Schema Architecture
The standardisation schema is structured as five governed layers, each encapsulating a distinct design concern and exposing only governed interfaces to the layers next to it. The layering is itself an enforcement mechanism: no downstream consumer can bypass the identity, role, or ambiguity conditions an upstream layer has established. The table reads from the most foundational layer (identity) to the most integrative (governance audit), and for each layer it states the concern it owns, the fields it requires, the rule that validates those fields, and the way it handles ambiguity rather than hiding it.

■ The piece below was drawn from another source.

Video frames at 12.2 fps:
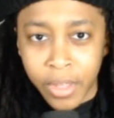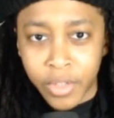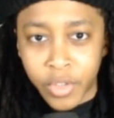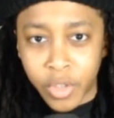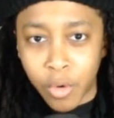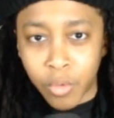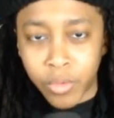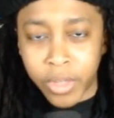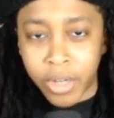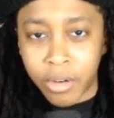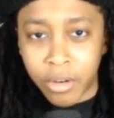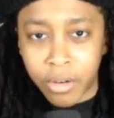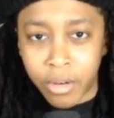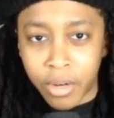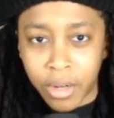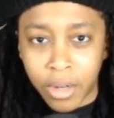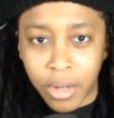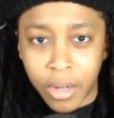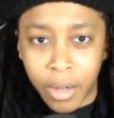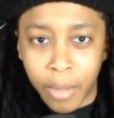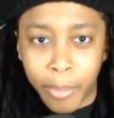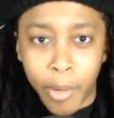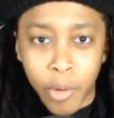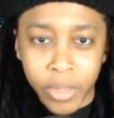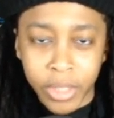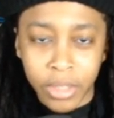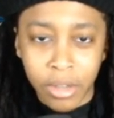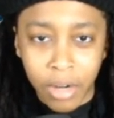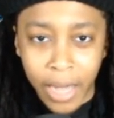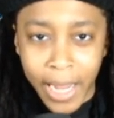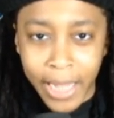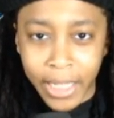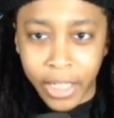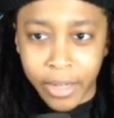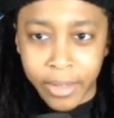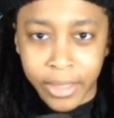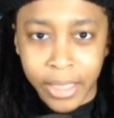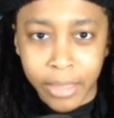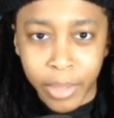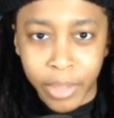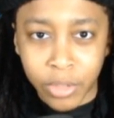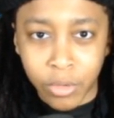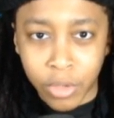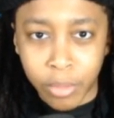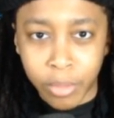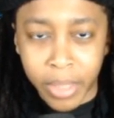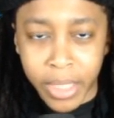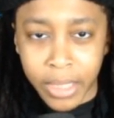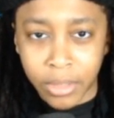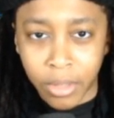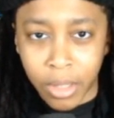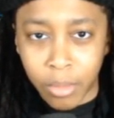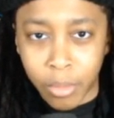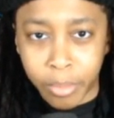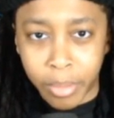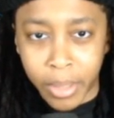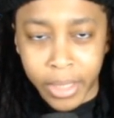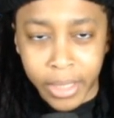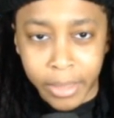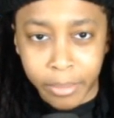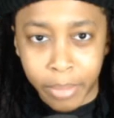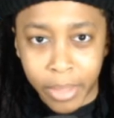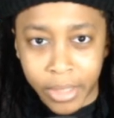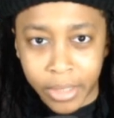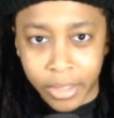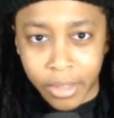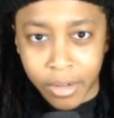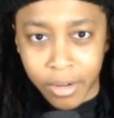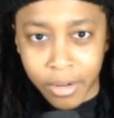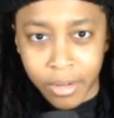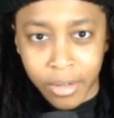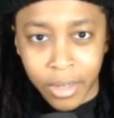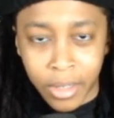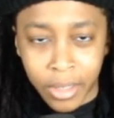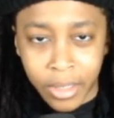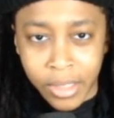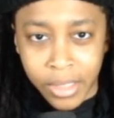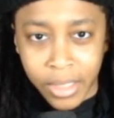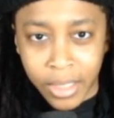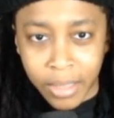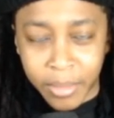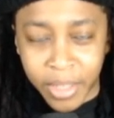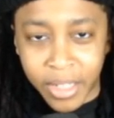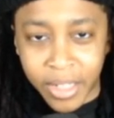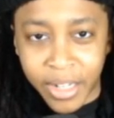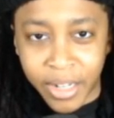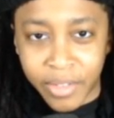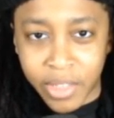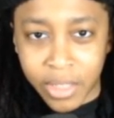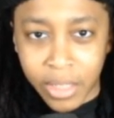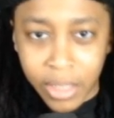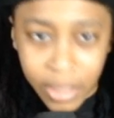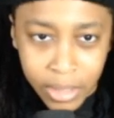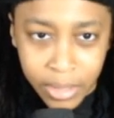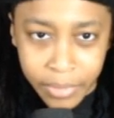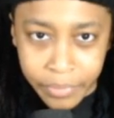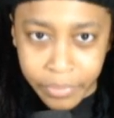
So their uh, opponents are kind of guaranteed based on your place. So they will play, play the third team in the NFC East.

| Schema layer | Concern | Required fields | Validation rule | Ambiguity handling |
|---|---|---|---|---|
| Identity | Stabilise record identity across duplicated clause IDs and preserve source traceability | record_uid, source_clause_id, source_text, provenance_ref |
record_uid unique in the dataset; source_text non-empty; source_clause_id may repeat |
If a source_clause_id repeats with distinct text, the rows are kept separate and marked ambiguity_profile.identity_conflict=true |
| Clause role | Preserve the inferential class of each statement for downstream interpretation | clause_class, modality_profile |
A missing or unknown class is invalid; defaulting is disallowed unless explicitly justified | Mixed or uncertain frames are marked ambiguity_profile.role_conflict=true with an explanatory note |
| Lexical-semantic | Represent term evidence and polysemy burden at row level | term_lemma_set, ambiguity_profile |
Each mapped high-frequency lemma carries a confidence label | Polysemous terms retain their confidence label (strong, moderate, weak) and a method-evidence summary |
| Ontological mapping | Bind terms to primitives and relations under declared constraints | primitive_assignments, relation_assignments, residual_flag |
Mappings outside the allowed primitive or relation sets are invalid; each assignment carries a rationale tag | Where no stable assignment exists, residual_flag is set true with a residual_reason and a review pathway |
| Governance audit | Keep artefact behaviour reproducible and reviewable across chapter boundaries | provenance_ref, residual_flag, notes |
Every verified row traces to its source object and its chapter claim-bank identifier | Residuals are never suppressed; an unresolved row carries a documented disposition stage |
Clause Representation Contract (field-level type)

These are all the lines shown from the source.